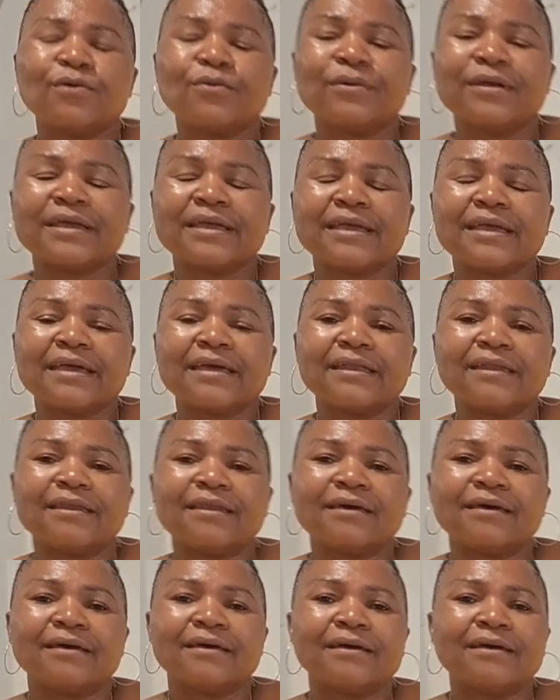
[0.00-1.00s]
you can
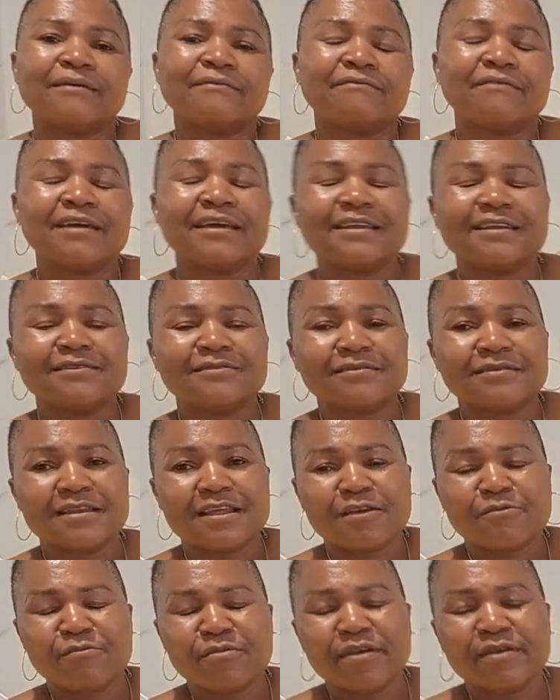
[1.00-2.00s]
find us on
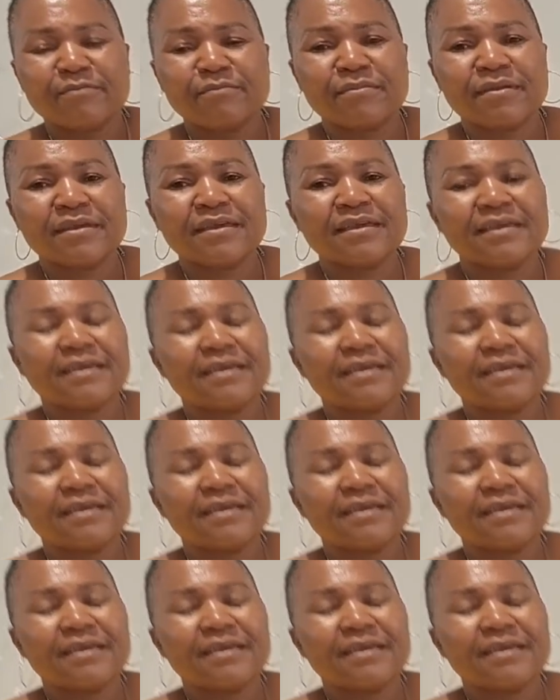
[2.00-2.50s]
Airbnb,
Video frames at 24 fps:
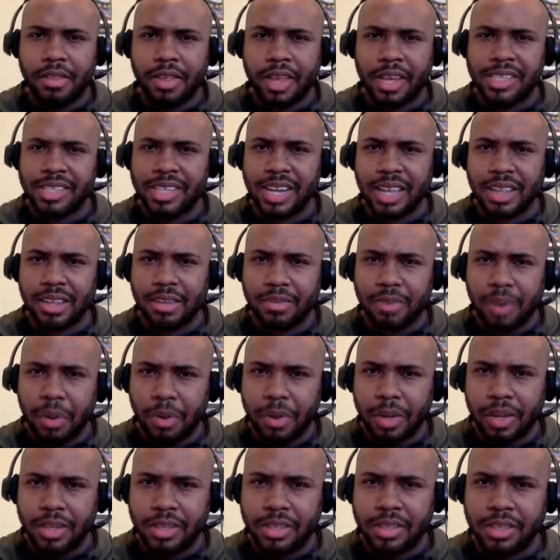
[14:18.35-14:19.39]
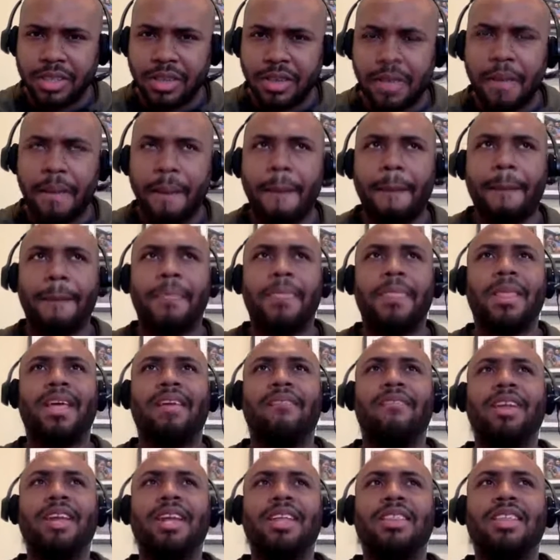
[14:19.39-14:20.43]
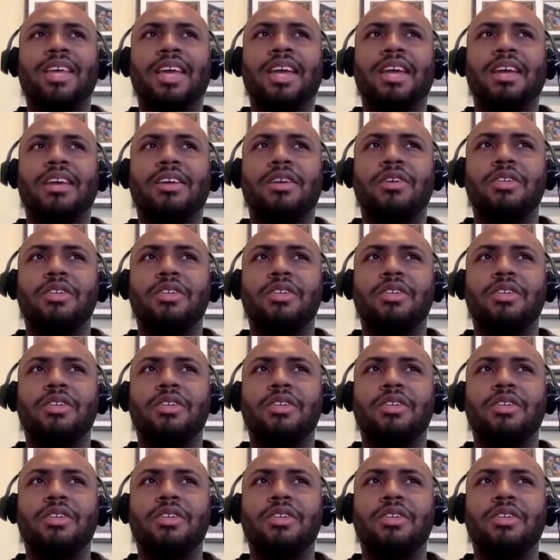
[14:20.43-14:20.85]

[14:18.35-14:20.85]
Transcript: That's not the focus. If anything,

● ● ● ● ●

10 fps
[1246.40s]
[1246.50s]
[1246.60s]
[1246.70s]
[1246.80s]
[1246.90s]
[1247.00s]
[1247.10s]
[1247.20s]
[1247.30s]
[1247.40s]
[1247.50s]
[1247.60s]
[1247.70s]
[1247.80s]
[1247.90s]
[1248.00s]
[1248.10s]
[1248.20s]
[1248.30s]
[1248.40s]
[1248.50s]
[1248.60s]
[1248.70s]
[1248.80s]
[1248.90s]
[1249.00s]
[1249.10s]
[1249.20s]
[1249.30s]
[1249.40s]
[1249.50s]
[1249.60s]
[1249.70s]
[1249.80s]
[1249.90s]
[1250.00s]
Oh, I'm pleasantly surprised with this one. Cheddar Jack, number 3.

● ● ● ● ●

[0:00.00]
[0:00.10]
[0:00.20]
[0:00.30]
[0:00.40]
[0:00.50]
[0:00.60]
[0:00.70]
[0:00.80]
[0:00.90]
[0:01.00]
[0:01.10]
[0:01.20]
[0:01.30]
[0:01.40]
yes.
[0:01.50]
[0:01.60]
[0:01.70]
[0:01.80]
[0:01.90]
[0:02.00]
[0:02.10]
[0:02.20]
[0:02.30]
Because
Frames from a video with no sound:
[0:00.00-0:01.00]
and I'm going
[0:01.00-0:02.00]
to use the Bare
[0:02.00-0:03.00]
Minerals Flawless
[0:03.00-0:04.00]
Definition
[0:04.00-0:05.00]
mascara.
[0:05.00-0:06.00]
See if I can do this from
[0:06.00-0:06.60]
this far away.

● ● ● ● ●

--- What to do ---
Every line above from the one with "[0.00-1.00s]" down to the one with "Transcript: That's not" must be written out exactly, and no picture may appear.

--- Exercise output ---
[0.00-1.00s]
you can
[1.00-2.00s]
find us on
[2.00-2.50s]
Airbnb,
Video frames at 24 fps:
[14:18.35-14:19.39]
[14:19.39-14:20.43]
[14:20.43-14:20.85]

[14:18.35-14:20.85]
Transcript: That's not the focus. If anything,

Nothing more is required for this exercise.